Tina: Since learning the Chinese language (as a Westerner), how has your view of the entire Chinese culture changed?
Tony: You know, I fell in love with this culture and it’s languages many years ago, and that love just keeps building with every passing day.
Tina: How long do you feel it would take to be able to read a Chinese newspaper?
Tony: It’s really up to the individual. I read of one linguist who was able to read a Chinese newspaper after only six months of training. This of course is an exception, but it does show that it can be done with the proper motivation. My guess is that the average student could do it in one to two years with serious study and dedication.
Tina: Do you find it easier to learn the spoken form or the written form of the Chinese characters?
Tony: If I understand you correctly, I think its actually easier to recognize the characters and learn how to say them rather than to actually learn to write them from memory.
Tina: Which Chinese dialects do you feel are easier to learn for American Born Chinese (ABCs)?
Tony: Again, I feel that this is more up to the individual, but I think that a lot of ABCs I encounter already have a very good Cantonese foundation. It doesn’t
usually take much time to enhance their language skills.
Tony’s Advice Section
Tina: What mediums of learning Chinese do you recommend?
Tony: Personally I’m a big fan of using multiple mediums for learning. As to which one is better...I guess I’m going to have to say that nothing really replaces practice with a native speaker.
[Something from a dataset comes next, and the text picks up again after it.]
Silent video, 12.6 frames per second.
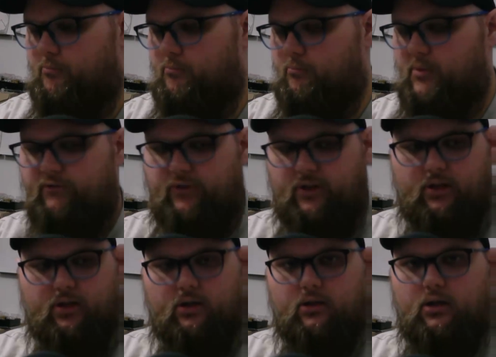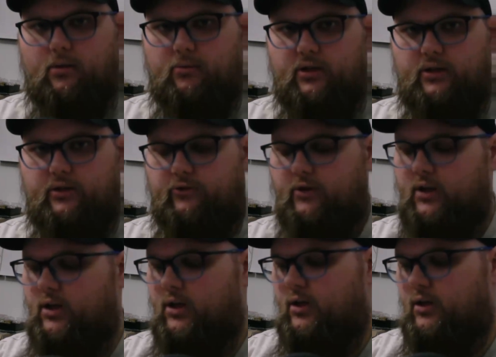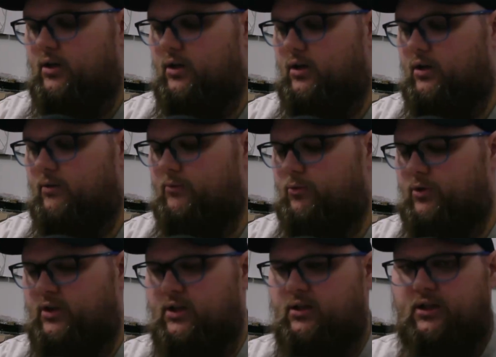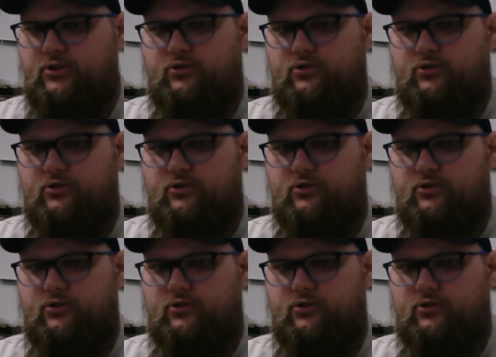Minfilia, I believe. The one that lets you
Of course this is not always possible, so the other mediums such as language books and online resources (and don’t forget the Pimsleur and FSI audio courses as well as the Cantonese Radio broadcast on 1480 on your AM dial) are also useful in learning language.
Tina: As a volunteer dedicated to spreading one’s wealth of Chinese knowledge to students, what heartfelt advice would you give to beginners?
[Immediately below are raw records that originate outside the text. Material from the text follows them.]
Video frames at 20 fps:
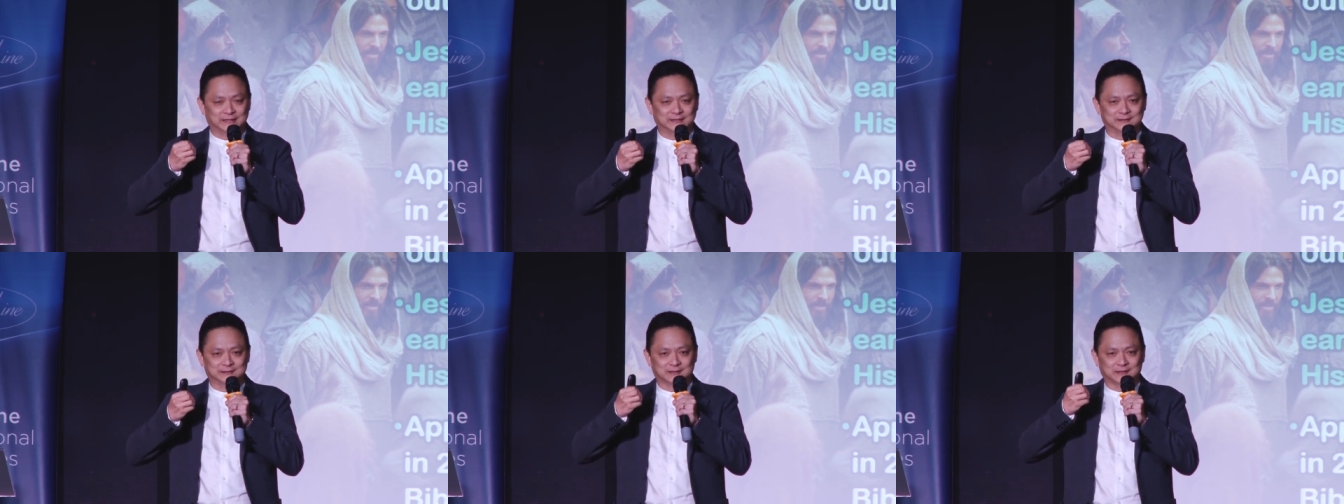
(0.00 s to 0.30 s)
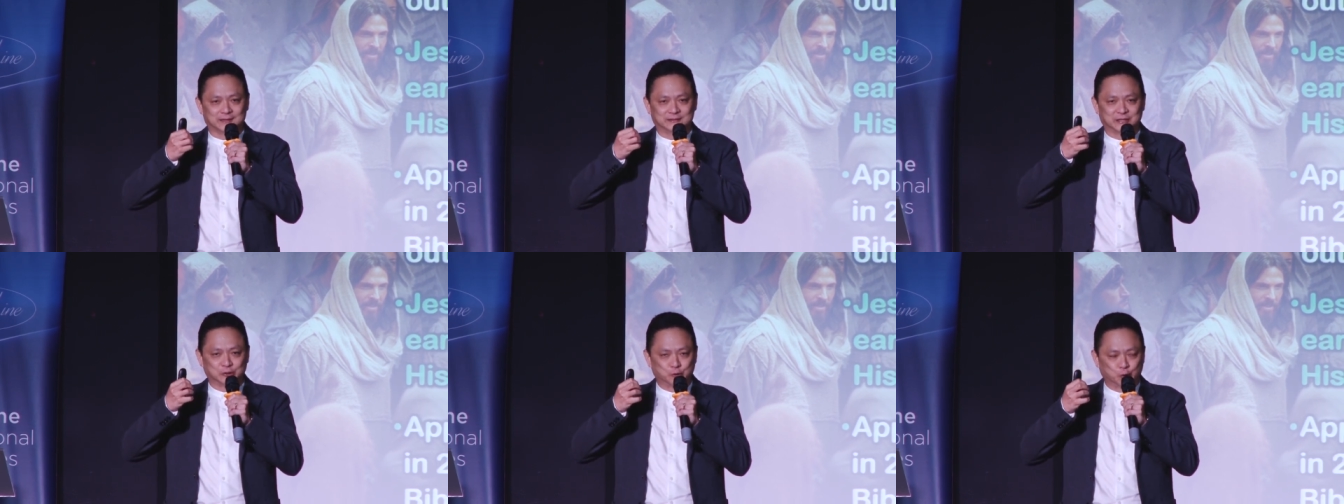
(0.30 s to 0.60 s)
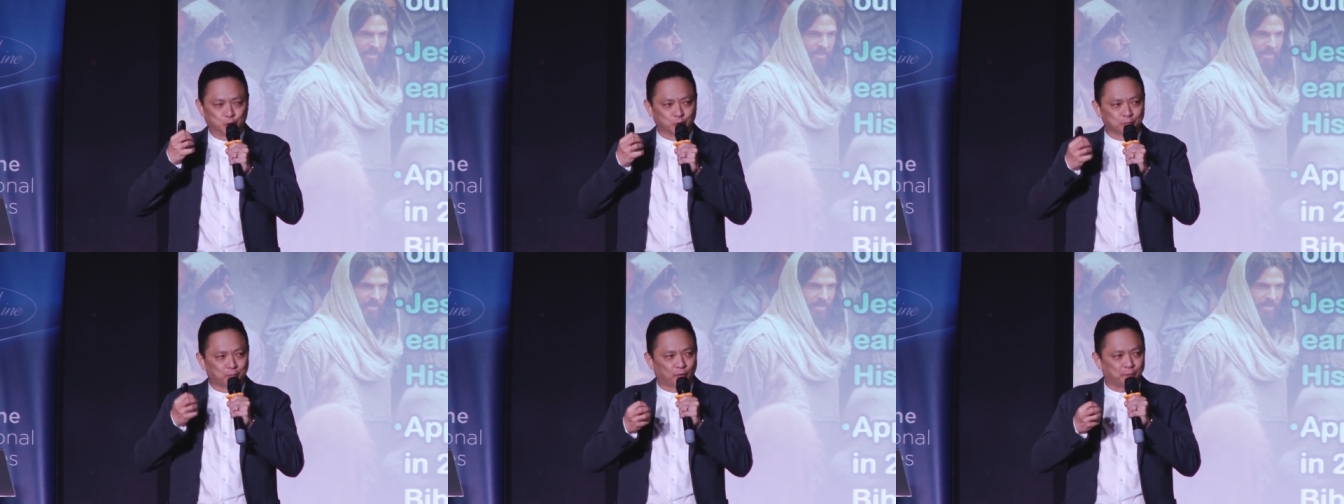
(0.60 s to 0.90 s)
is, is a
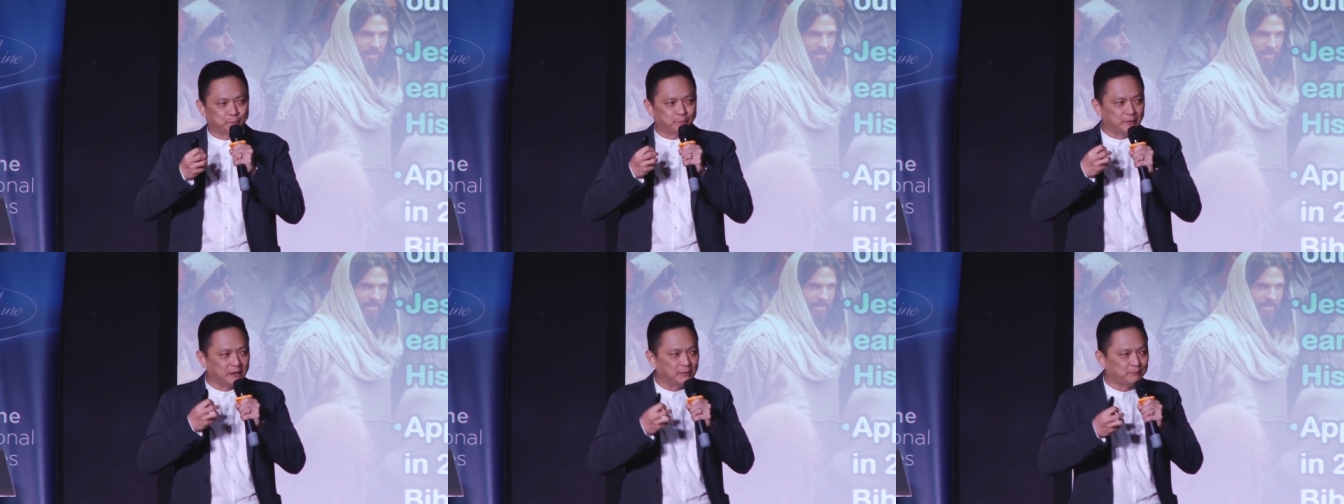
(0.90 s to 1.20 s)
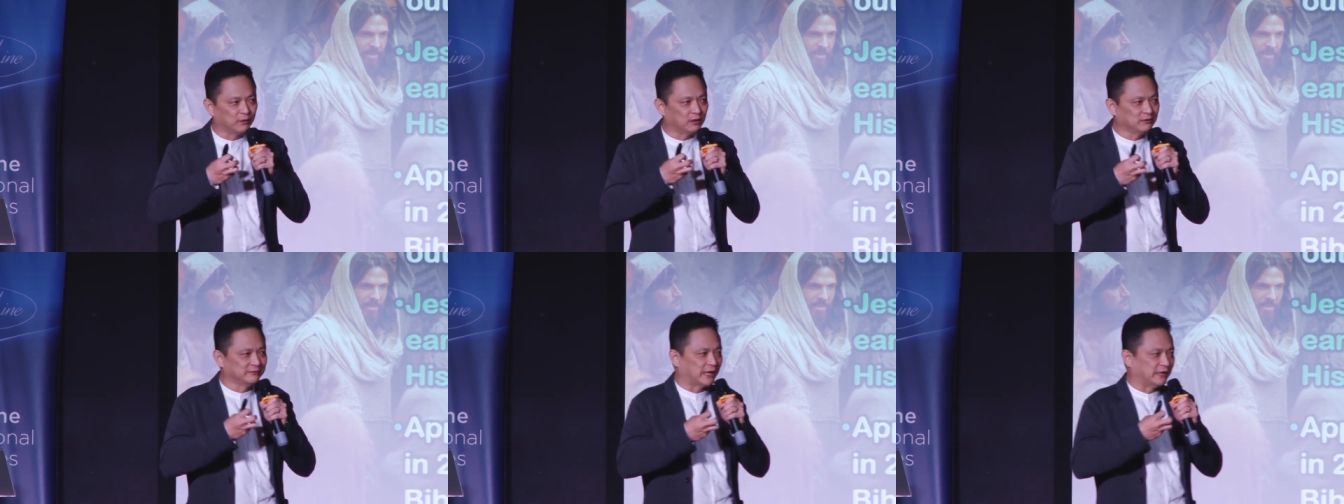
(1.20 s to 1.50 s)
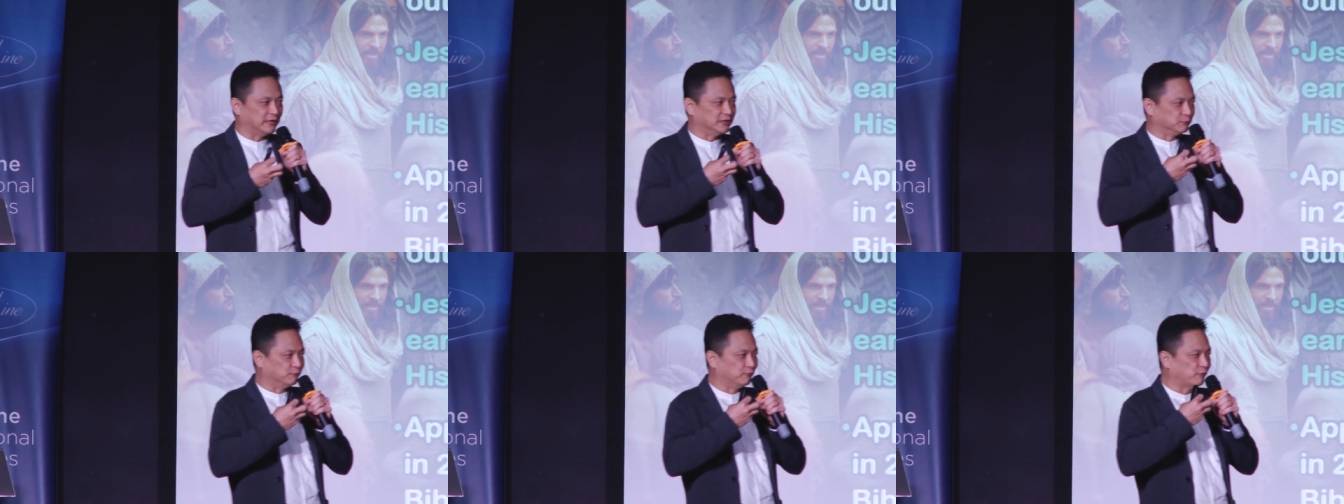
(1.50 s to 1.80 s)
group of people
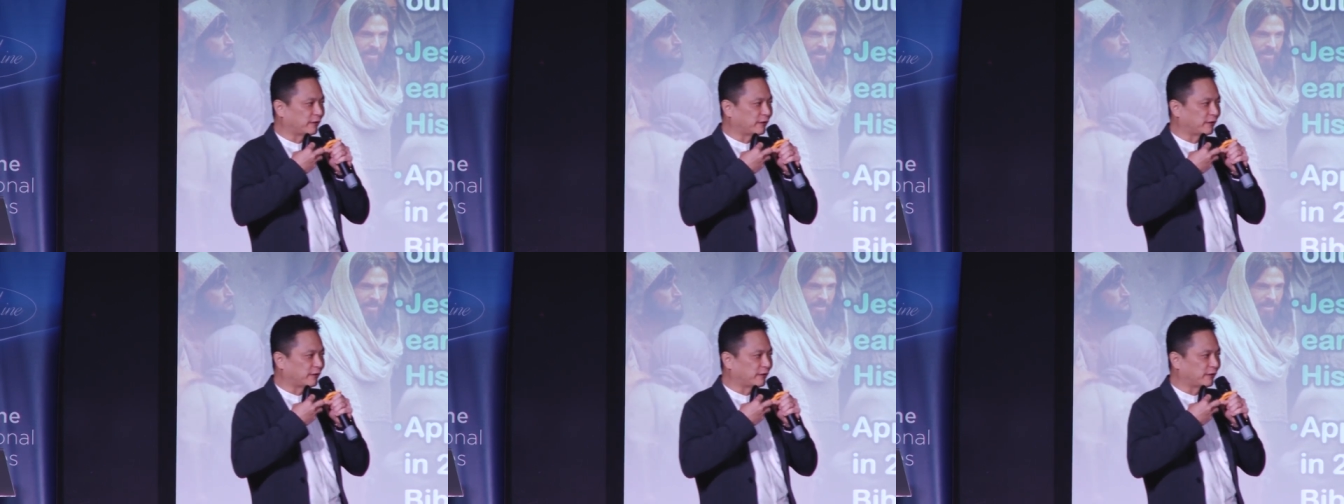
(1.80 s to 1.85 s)
that is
Tony: I would advise new students to not make the same mistakes I did. Don’t get too caught up in learning tons of new vocabulary and Chinese characters at first. I think it’s better to get out there and practice speaking with people. Even if you make mistakes and get a little embarrassed you should try to speak and listen to Chinese on a daily basis. This will develop those conversational skills early and you will have a lot more fun interacting with people as opposed to sitting at home memorizing words from a book.
Tina: Lastly, on behalf of ALESN, thank you for your time for this interview. 唔該 m4 goi1!